Vragen van de leden Van Raan en Van Kooten-Arissen (beiden PvdD) aan de Ministers
van Infrastructuur en Waterstaat en van Landbouw, Natuur en Voedselkwaliteit over
de ontheffing voor het doodschieten van onder andere de das, eekhoorn, haas, konijn,
ree, wild zwijn, steenmarter, vos en 22 vogelsoorten op het terrein van Twente Airport
(ingezonden 29 april 2019).
Mededeling van Minister Schouten (Landbouw, Natuur en Voedselkwaliteit) (ontvangen
13 mei 2019).
Vraag 1
Kent u de berichten «Faunabeschermers schrikken van ontheffing doden dieren bij vliegveld
Twente»1 en «Rechtszaak over toestaan jacht beschermde diersoorten bij Vliegveld Twente»?2
Vraag 2
Kent u het verzoek van de Faunabescherming om vooruitlopend aan de rechtszaak een
ordemaatregel te treffen, die zou moeten inhouden dat de ontheffing niet geldig is
tot de uitspraak in de voorlopige voorziening?
Vraag 3
Bent u bereid om uw morele steun uit te spreken voor dit verzoek? Zo nee, waarom niet?
Vraag 4
Erkent u dat vliegtuigen een steeds groter veiligheidsprobleem zijn voor de levens
van diverse diersoorten? Zo nee, waarom niet?
Vraag 5
Deelt u de stelling van Harm Niesen van de Faunabescherming dat er «beschermde diersoorten
op de lijst staan en dat niet wordt onderbouwd waarom die de vliegveiligheid in gevaar
brengen, terwijl dat volgens hem «heel duidelijk moet worden aangetoond»»? Zo nee,
waarom niet?
Vraag 6
Erkent u dat alle dieren die kunnen graven of vliegen binnen een mum van tijd binnen
zijn op het terrein van Twente Airport?
Vraag 7
Klopt het dat de das is uitgezet in het gebied rond het vliegveld? Zo ja, erkent u
dat het niet alleen onnodig wreed is om eerst dassen uit te zetten, om ze vervolgens
dood te schieten, maar dat dit ook tegenstrijdig is met eerdere besluiten van de provincie
Overijssel?
Vraag 8
Op basis waarvan is de uitspraak gebaseerd dat het slechts «eens in de tien jaar»

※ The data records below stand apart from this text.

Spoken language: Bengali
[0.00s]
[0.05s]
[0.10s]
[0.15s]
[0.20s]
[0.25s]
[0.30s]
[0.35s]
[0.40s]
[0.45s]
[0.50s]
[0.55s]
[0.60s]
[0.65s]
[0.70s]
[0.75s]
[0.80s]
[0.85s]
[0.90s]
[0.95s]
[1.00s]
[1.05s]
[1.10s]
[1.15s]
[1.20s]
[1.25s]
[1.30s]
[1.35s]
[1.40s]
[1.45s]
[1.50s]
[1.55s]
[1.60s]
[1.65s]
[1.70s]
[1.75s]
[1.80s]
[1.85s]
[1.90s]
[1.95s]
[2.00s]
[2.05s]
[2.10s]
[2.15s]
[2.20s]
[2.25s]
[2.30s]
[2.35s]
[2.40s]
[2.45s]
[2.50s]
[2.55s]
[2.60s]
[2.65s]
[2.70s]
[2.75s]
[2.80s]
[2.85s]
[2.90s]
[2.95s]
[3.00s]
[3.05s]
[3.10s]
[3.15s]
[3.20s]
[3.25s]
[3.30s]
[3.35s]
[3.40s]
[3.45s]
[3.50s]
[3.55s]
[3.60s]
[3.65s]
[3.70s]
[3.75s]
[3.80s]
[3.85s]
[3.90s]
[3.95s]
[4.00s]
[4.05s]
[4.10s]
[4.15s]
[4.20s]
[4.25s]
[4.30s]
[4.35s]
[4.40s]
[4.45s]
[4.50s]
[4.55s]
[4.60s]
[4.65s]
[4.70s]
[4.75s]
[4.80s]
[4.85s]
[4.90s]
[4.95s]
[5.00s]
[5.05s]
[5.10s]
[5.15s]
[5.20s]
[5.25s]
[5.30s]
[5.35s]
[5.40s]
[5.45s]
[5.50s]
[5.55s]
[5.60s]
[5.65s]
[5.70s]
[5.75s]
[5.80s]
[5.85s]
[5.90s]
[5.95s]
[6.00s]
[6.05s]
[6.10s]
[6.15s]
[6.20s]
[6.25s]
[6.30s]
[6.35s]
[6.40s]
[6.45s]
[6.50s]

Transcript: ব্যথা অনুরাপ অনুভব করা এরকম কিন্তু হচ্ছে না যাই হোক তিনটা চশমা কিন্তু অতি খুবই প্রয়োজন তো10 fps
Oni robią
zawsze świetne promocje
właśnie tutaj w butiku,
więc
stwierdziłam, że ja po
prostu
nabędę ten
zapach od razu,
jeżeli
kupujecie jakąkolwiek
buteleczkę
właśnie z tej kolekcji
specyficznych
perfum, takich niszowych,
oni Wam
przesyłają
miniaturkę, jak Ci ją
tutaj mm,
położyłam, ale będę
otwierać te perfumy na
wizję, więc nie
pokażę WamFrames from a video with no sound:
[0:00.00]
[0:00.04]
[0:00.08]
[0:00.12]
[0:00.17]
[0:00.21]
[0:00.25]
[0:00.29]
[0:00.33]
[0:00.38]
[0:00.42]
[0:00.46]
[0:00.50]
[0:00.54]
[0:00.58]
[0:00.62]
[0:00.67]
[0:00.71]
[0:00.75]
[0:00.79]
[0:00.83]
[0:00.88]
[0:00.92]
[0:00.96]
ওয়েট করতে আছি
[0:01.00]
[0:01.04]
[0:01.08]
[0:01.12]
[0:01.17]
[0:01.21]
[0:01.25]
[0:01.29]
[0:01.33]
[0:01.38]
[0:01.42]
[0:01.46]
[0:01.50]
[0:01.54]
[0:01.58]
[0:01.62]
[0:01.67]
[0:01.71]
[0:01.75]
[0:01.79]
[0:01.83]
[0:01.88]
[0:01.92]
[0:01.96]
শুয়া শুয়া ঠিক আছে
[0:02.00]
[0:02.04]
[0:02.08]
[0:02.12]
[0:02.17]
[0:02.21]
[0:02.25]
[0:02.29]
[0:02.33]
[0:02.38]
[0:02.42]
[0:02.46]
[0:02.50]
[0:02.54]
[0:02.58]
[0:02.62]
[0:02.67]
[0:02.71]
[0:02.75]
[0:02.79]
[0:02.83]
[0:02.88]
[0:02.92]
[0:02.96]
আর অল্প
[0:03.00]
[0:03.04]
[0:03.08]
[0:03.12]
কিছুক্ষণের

nodig zou zijn om een das af te schieten?
Vraag 9
Waaruit blijkt dat het uitgangspunt dat de beheerder «eerst moet proberen te verjagen
en pas in een uiterste geval mag schieten» in de praktijk ook dusdanig wordt uitgevoerd?
Vraag 10
Hoe is de handhaving en controle op dit uitgangspunt precies ingericht?
Vraag 11
Wat is uw reactie op de twijfels van onder andere Gerard Berendsen van de Dassenwerkgroep
Twente over een scherpe controle op deze ontheffing?
Vraag 12
Hoe gaat u deze twijfels over een scherpe controle op deze ontheffing wegnemen?
Vraag 13
Hoe verhouden de aanvraagprocedure voor deze ontheffing en de inhoud van de ontheffing
zelf zich tot de faunabeheerplannen rond andere Nederlandse luchthavens? Kunt u de
verschillen en overeenkomsten toelichten?
Vraag 14
Kunt u het juridische mandaat van de «Gemeenschappelijke Regeling Technology Base»
toelichten op basis waarvan een verzoek tot een dergelijke ontheffing kon worden gedaan?
Vraag 15
Deelt u de mening dat het een beter idee zou zijn om de ontheffing volledig in te
trekken en te stoppen met het doodschieten van dieren ten faveure van de luchtvaartsector?
Zo nee, waarom niet?
Vraag 16
Wat gaat u doen om de provincie Overijssel aan te moedigen om deze ontheffing in te
trekken?
Vraag 17
Kunt u deze vragen een voor een beantwoorden?
Mededeling
De beantwoording van de schriftelijke vragen van de leden Van Raan en Van Kooten-Arissen
aan de Minister van Infrastructuur en Waterstaat en mij over een ontheffing met betrekking
tot het doden van diverse diersoorten op het terrein van Twente Airport kan niet binnen
de gestelde termijn beantwoordt worden (kenmerk 2019Z08859, ingezonden op 29 april 2019).
Voor de beantwoording van deze vragen is meer tijd nodig vanwege interdepartementale
afstemming en het inwinnen van informatie betrekken partijen. Ik zal u zo spoedig
mogelijk de antwoorden doen toekomen.